Goodman, you could say, hit it off with Andersen. “It was obvious within two or three minutes of talking to Gary that it was clear. This was it.”
Back then, the PhyloChip was still in a second-generation form that was only able to detect signatures of 8,000 different known bacteria. But even in that lesser form, “my head was spinning” with the potential use of the tool for detecting bacteria in water and food. Later on, he started thinking about human health applications. And the ideas kept coming, as Andersen mentioned “nonchalantly” that NASA and the Jet Propulsion Laboratory had shown interest, along with oil companies looking for bacteria in oil.
Despite the early promise, and demand from Andersen’s academic peers to use the technology in their experiments, Goodman wanted to see the technology get better. The ideal chip would have to get broader, with capability to detect all 55,000 known bacteria, with room for more as more organisms are discovered. But even before that happened, the word was out. PhyloChip picked up some helpful buzz, winning a 2008 Technology Innovation Award from the Wall Street Journal in the environmental category. By 2009, about 30 different academic labs were using the technology, and publishing a string of papers enabled by the technology, Goodman says.

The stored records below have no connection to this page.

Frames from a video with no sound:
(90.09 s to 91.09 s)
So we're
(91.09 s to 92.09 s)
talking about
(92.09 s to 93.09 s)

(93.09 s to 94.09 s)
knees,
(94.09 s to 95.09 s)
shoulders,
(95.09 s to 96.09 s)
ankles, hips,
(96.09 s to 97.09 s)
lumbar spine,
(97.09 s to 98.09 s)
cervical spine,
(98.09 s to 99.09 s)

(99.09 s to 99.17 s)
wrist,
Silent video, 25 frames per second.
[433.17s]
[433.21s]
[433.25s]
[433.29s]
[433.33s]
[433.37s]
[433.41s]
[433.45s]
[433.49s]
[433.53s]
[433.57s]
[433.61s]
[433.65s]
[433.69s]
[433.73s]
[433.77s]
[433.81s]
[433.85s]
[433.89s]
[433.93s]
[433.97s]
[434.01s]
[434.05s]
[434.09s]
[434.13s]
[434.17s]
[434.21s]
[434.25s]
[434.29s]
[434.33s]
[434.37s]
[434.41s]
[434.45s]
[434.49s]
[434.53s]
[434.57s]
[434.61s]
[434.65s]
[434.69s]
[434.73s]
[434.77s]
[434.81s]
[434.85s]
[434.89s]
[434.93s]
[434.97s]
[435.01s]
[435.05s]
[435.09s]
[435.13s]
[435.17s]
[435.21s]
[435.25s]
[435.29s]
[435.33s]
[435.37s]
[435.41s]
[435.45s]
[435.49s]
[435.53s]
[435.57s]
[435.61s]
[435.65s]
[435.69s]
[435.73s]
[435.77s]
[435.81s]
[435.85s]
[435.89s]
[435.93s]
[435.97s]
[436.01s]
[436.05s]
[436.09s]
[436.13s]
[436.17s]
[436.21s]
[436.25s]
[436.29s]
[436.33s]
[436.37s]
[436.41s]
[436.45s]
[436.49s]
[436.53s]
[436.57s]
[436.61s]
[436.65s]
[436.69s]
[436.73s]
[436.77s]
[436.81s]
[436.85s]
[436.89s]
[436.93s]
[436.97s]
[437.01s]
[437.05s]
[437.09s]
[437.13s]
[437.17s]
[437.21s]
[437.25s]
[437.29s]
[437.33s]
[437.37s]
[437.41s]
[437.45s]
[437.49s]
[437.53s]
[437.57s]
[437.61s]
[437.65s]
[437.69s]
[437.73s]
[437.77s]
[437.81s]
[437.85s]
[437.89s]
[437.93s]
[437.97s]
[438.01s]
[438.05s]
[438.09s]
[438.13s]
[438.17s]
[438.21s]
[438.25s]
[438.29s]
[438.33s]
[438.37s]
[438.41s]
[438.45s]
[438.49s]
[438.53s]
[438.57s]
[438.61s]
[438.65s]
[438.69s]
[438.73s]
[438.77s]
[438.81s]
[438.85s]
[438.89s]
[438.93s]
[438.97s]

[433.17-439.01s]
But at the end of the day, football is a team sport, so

Goodman figured it was time to start tapping his Rolodex in May 2009, to turn this idea into a company. He called Kreiner to tell him about the opportunity, and Kreiner interrupted him mid-sentence. “Corey, you’re talking about Gary Andersen’s work, aren’t you,” Kreiner interjected.

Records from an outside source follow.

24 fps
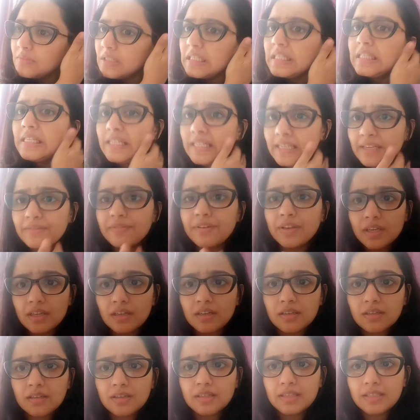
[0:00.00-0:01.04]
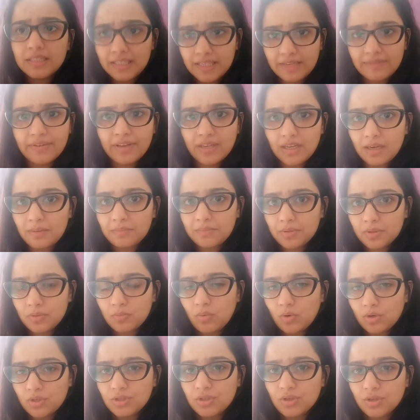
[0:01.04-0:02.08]
living up to
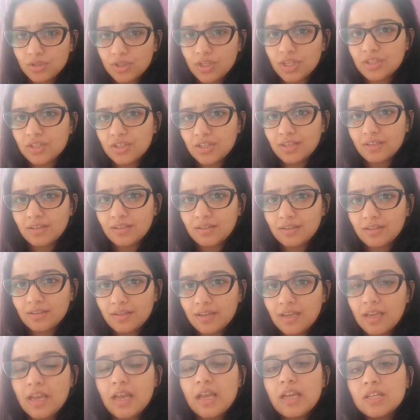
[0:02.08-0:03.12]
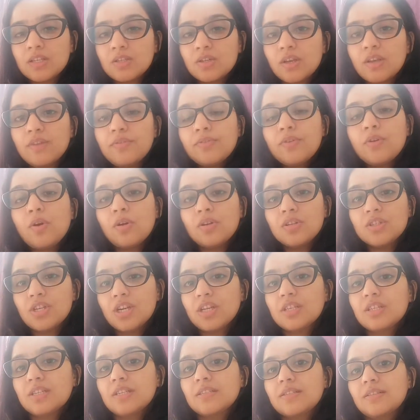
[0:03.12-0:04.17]
what you're judging. So if you're
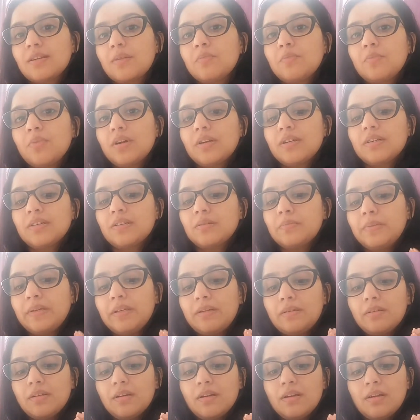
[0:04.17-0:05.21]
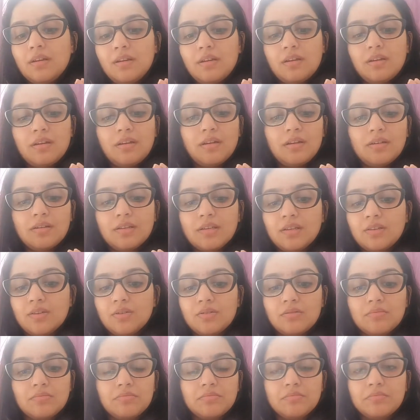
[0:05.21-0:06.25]
judging someone to be, you
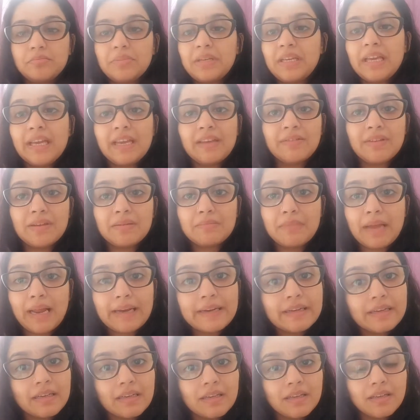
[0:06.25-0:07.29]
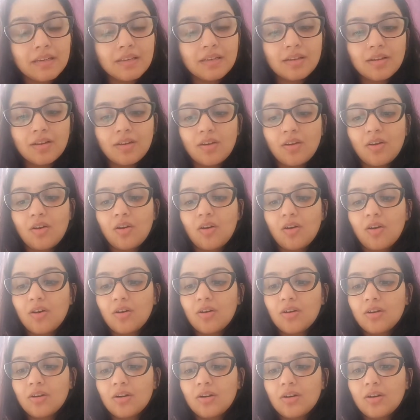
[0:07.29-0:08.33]
know, behaving badly, or
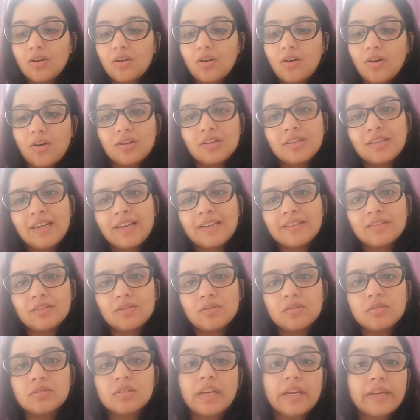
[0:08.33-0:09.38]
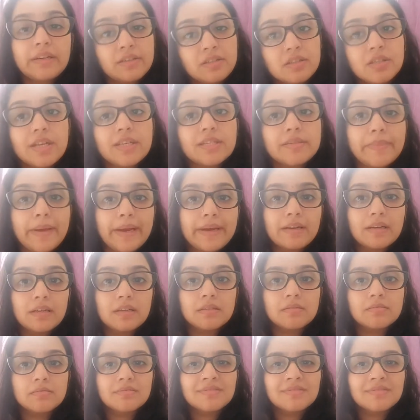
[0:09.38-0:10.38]
on a lighter note, getting dressed badly,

Then it was a matter of finding the right intellectual property attorney, negotiating for the license from Lawrence Berkeley, recruiting Warrington, crafting the business plan, and recruiting investors. Goodman kept working the recruiting side of things. He proudly noted that he attracted Peter Gleick, an internationally-known water expert based in Oakland, CA, and a recipient of a MacArthur “genius grant” for his work in the field. Matt Winkler, the founder of Ambion, a molecular biology tool company, brought more instrument and startup experience to the board, as well as some of his own money to invest.
The first close of the angel round came in April. The development of the technology was done, and PhyloTech is ready to offer the service to customers, Kreiner says. Warrington and Kreiner have set this up so that a customer ships samples to the contract lab, PhyloTech gets the raw data back, analyzes it, stores it for two years with its cloud computing vendor, and serves up a secure web link to the customer. Clients also get a graphical representation that makes it easier for a biologist to interpret the data without help from a bioinformatics specialist.
Early on, the focus will be on serving academic customers. Part of the challenge will be in keeping the company focused on what those customers need. At the beginning, most of them want a comprehensive “multi-plexed” tool to look at the microbiome. But when I asked about more narrow uses, like testing for certain forms of E.coli that might contaminate a spinach field, Kreiner suggested that market might be better addressed by a lower-cost, customized chip. Such custom chips might be useful for specific human health applications, like spotting bacteria in the gut that could be related to, say, colorectal cancer, or chronic obstructive pulmonary disease. But those are markets PhyloTech won’t be pursuing from the very beginning.
“We almost have too many opportunities,” Kreiner says. “There are so many out there, we will need to prioritize.”